Conda Environment Method
For a more reproducible setup, use a Conda environment YAML file:
name: tf-metal
channels:
- conda-forge
- nodefaults
dependencies:
- python=3.11
- pip
- pip:
- tensorflow
- tensorflow-metal
Create the environment with:
conda env create -f tf-metal-arm64.yaml
Verifying Installation
Test your installation with this script:
import tensorflow as tf
# Check versions and devices
print(f"TensorFlow Version: {tf.__version__}")
print(f"GPU Devices: {tf.config.list_physical_devices('GPU')}")
# Simple computation to verify GPU acceleration
tf.debugging.set_log_device_placement(True)
a = tf.constant([[1.0, 2.0, 3.0], [4.0, 5.0, 6.0]])
b = tf.constant([[1.0, 2.0], [3.0, 4.0], [5.0, 6.0]])
c = tf.matmul(a, b)
print(c)
Alternative: Virtual Environment Method
If you prefer not to use Conda:
# Create virtual environment
python -m venv ~/tensorflow-metal
source ~/tensorflow-metal/bin/activate
# Install TensorFlow and Metal plugin
pip install tensorflow
pip install tensorflow-metal
Explanation
Package Purpose
- tensorflow-macos: Apple's optimized TensorFlow distribution for macOS (required for versions < 2.13)
- tensorflow-metal: Plugin that enables TensorFlow to use Apple's Metal framework for GPU acceleration
- tensorflow-deps: Dependency package containing required libraries (largely obsolete for TensorFlow 2.13+)
Version Compatibility
WARNING
TensorFlow and tensorflow-metal versions must be compatible. Check the tensorflow-metal PyPI page for version matching.
Common compatible version pairs:
- TensorFlow 2.13+ + tensorflow-metal 1.0+
- TensorFlow 2.12 + tensorflow-metal 0.8
- TensorFlow 2.11 + tensorflow-metal 0.7
- TensorFlow 2.10 + tensorflow-metal 0.6
Troubleshooting Common Issues
Issue: "platform is already registered with name: METAL"
# Fix: Install in user directory instead of system
pip uninstall tensorflow-macos tensorflow-metal
pip install --user tensorflow-macos tensorflow-metal
Issue: Optimizer compatibility problems with TF 2.11+
# Use legacy optimizer
model.compile(
optimizer=tf.keras.optimizers.legacy.Adam(learning_rate=1e-3),
loss=loss_fn,
metrics=["accuracy"]
)
Issue: NumPy compatibility errors
# Downgrade protobuf if needed
pip install protobuf==3.20.*
Performance Testing
Use Apple's CIFAR test to verify GPU acceleration:
import tensorflow as tf
cifar = tf.keras.datasets.cifar100
(x_train, y_train), (x_test, y_test) = cifar.load_data()

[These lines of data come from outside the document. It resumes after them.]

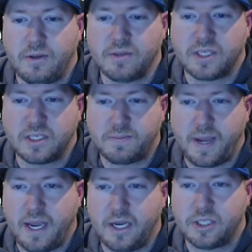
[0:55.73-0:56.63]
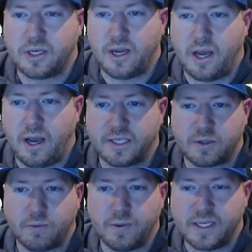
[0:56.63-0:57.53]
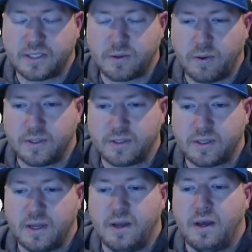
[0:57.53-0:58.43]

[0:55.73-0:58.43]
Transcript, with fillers: use this page uh, as a resourceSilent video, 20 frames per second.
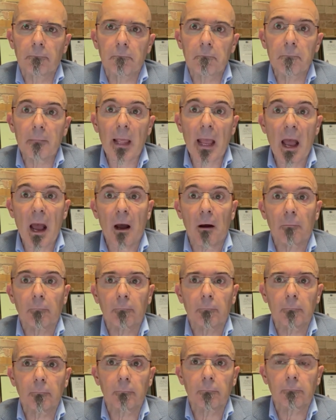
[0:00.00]
Now,
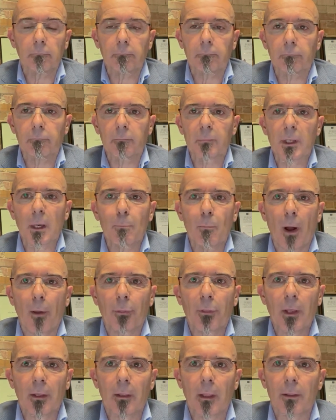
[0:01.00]
some might
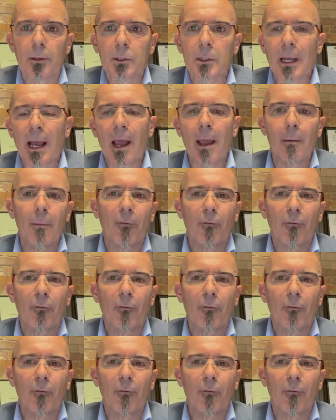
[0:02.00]
think they're the same.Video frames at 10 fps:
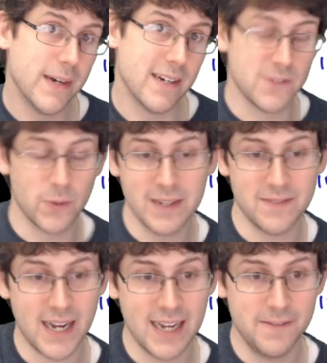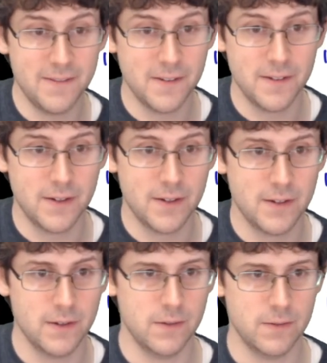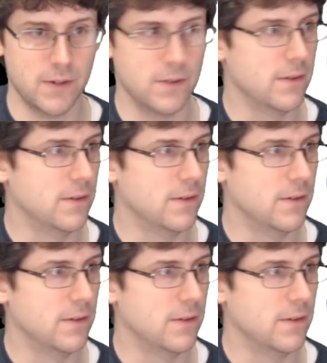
of 25. Oh no.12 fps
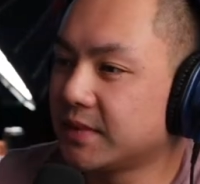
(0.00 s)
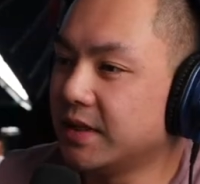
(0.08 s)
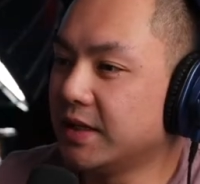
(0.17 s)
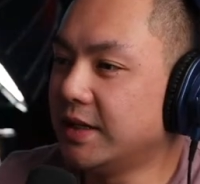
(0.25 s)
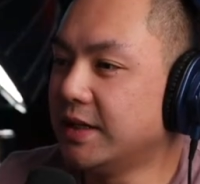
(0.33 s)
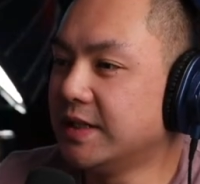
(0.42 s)

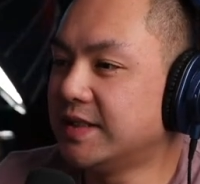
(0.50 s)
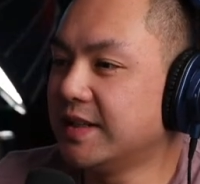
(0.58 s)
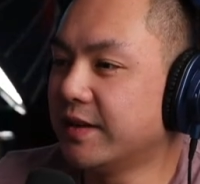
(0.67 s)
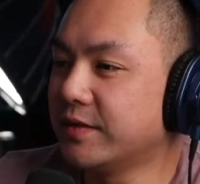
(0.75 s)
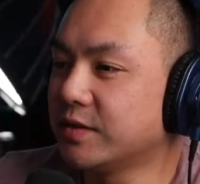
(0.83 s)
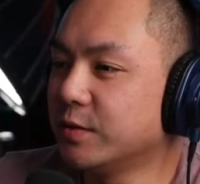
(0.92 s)
E D C
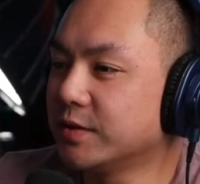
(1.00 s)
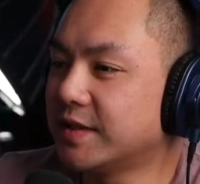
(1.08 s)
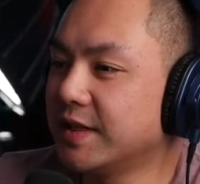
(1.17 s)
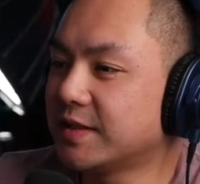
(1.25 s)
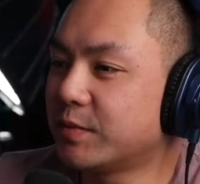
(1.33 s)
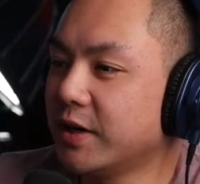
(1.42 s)
Knife and Tool
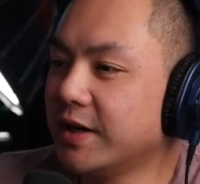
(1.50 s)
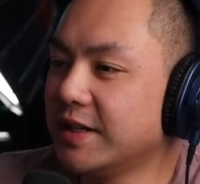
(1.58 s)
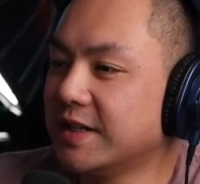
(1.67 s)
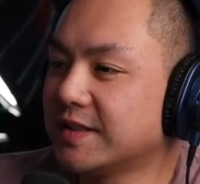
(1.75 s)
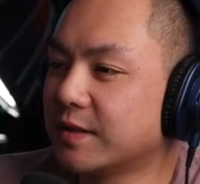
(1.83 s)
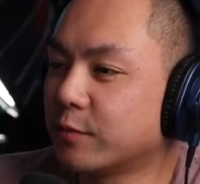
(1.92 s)
says, Brandon
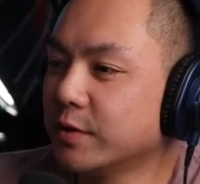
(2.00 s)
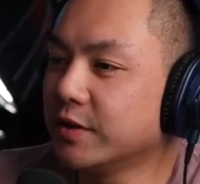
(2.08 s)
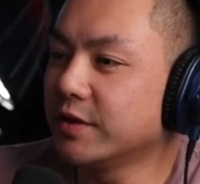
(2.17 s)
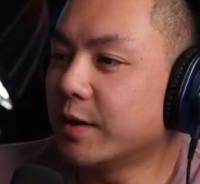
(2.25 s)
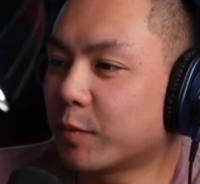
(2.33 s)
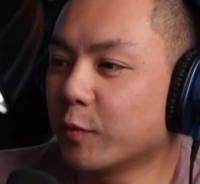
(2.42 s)
is the real
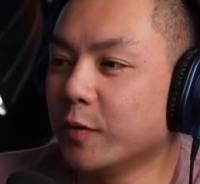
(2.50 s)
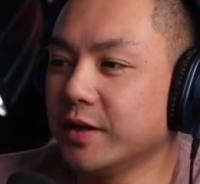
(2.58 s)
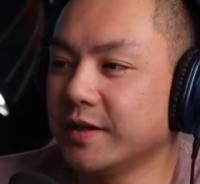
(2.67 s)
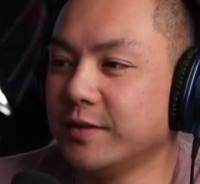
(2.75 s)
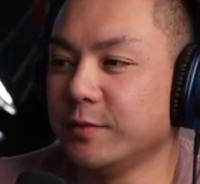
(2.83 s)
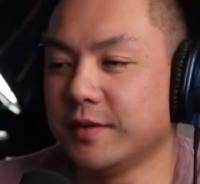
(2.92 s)
number one,
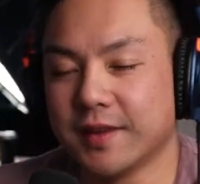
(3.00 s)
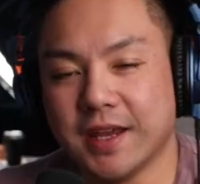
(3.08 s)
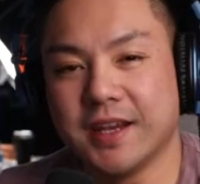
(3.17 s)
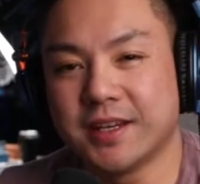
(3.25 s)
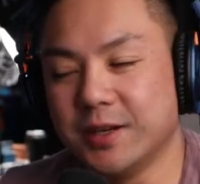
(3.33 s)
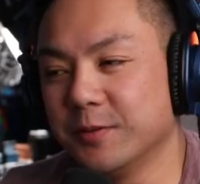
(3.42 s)
dude. Thank you.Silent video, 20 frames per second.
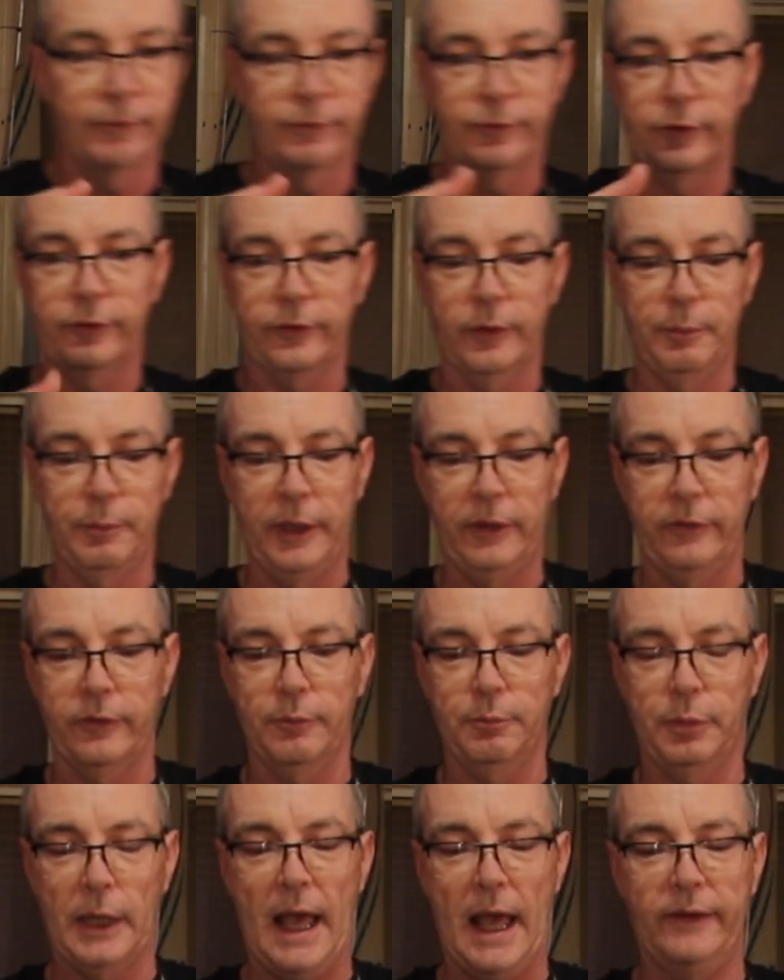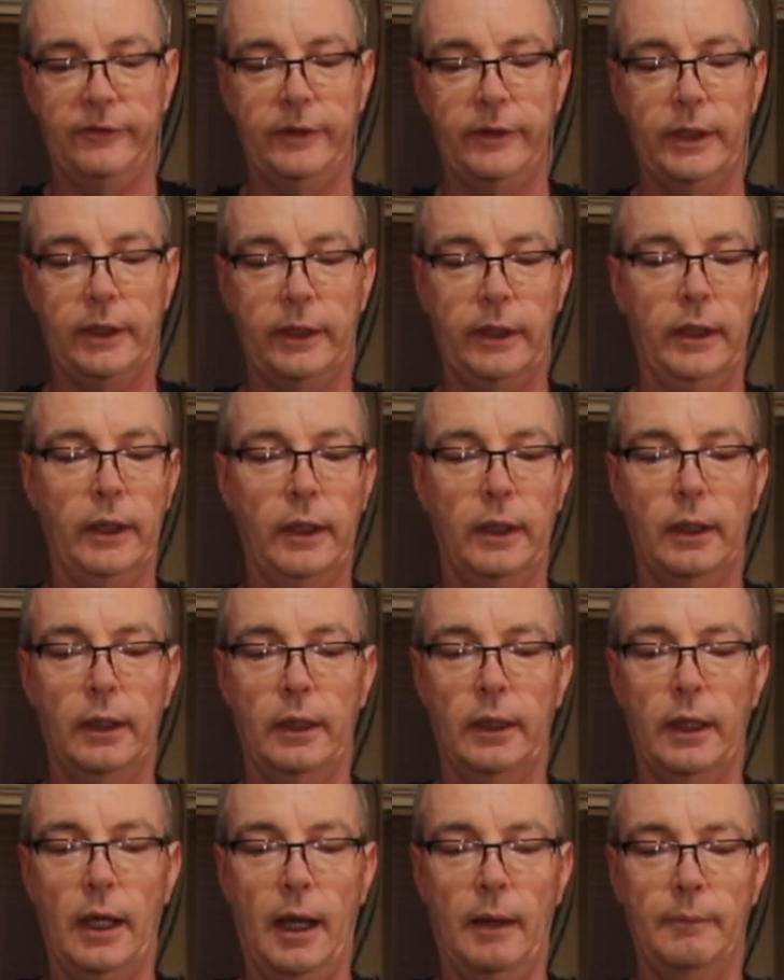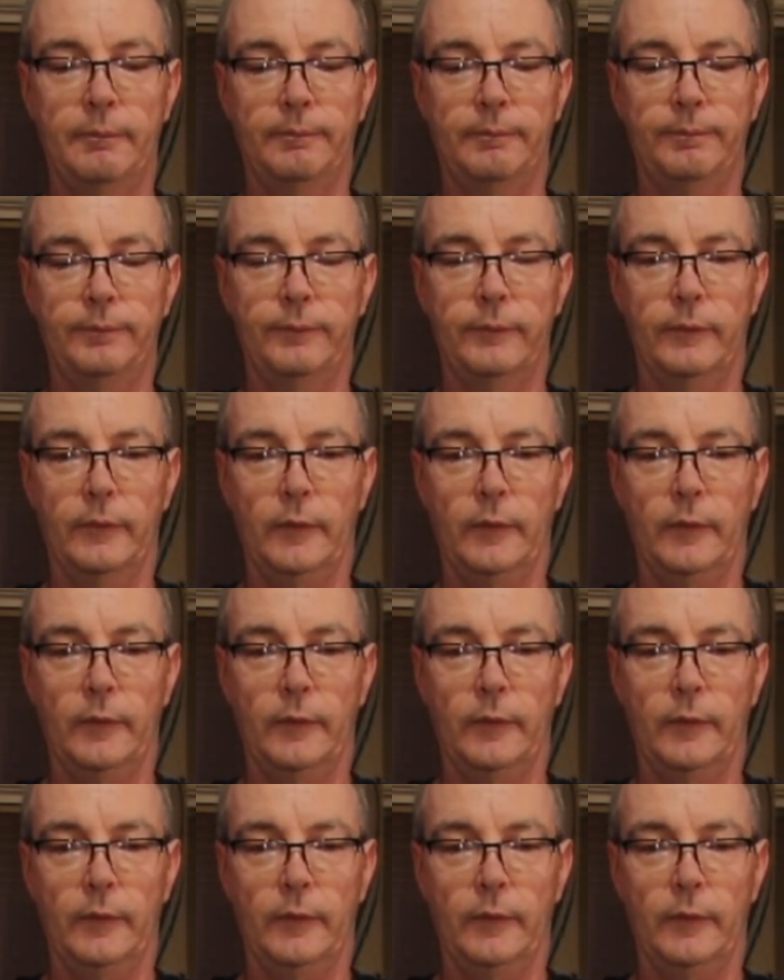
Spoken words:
just a piece of plastic on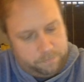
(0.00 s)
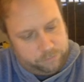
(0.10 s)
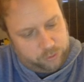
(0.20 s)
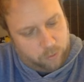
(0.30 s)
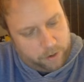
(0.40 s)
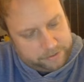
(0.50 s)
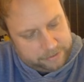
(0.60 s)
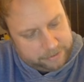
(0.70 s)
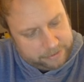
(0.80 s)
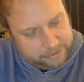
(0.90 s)

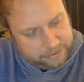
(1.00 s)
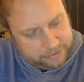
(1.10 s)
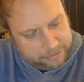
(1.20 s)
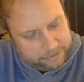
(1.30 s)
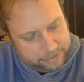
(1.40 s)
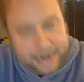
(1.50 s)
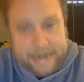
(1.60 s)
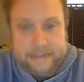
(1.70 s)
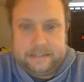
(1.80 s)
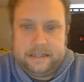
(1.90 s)

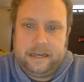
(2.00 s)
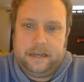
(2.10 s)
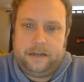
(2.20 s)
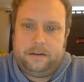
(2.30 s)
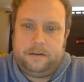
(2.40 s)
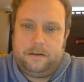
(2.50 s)
2018,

model = tf.keras.applications.ResNet50(
include_top=True,
weights=None,
input_shape=(32, 32, 3),
classes=100,
)
loss_fn = tf.keras.losses.SparseCategoricalCrossentropy(from_logits=False)
model.compile(optimizer="adam", loss=loss_fn, metrics=["accuracy"])
model.fit(x_train, y_train, epochs=5, batch_size=64)
Run with TF_MLC_LOGGING=1 python script.py
to see detailed Metal performance logging.
Conclusion
The installation process for TensorFlow on Apple Silicon has significantly improved:
- For TensorFlow 2.13+, use standard
pip install tensorflow
followed bytensorflow-metal
- Always verify version compatibility between TensorFlow and tensorflow-metal
- Use Conda environments for better dependency management
- Test with the CIFAR example to confirm GPU acceleration
Apple Silicon now provides excellent TensorFlow performance with proper configuration, often matching or exceeding Intel-based Mac performance for machine learning workloads.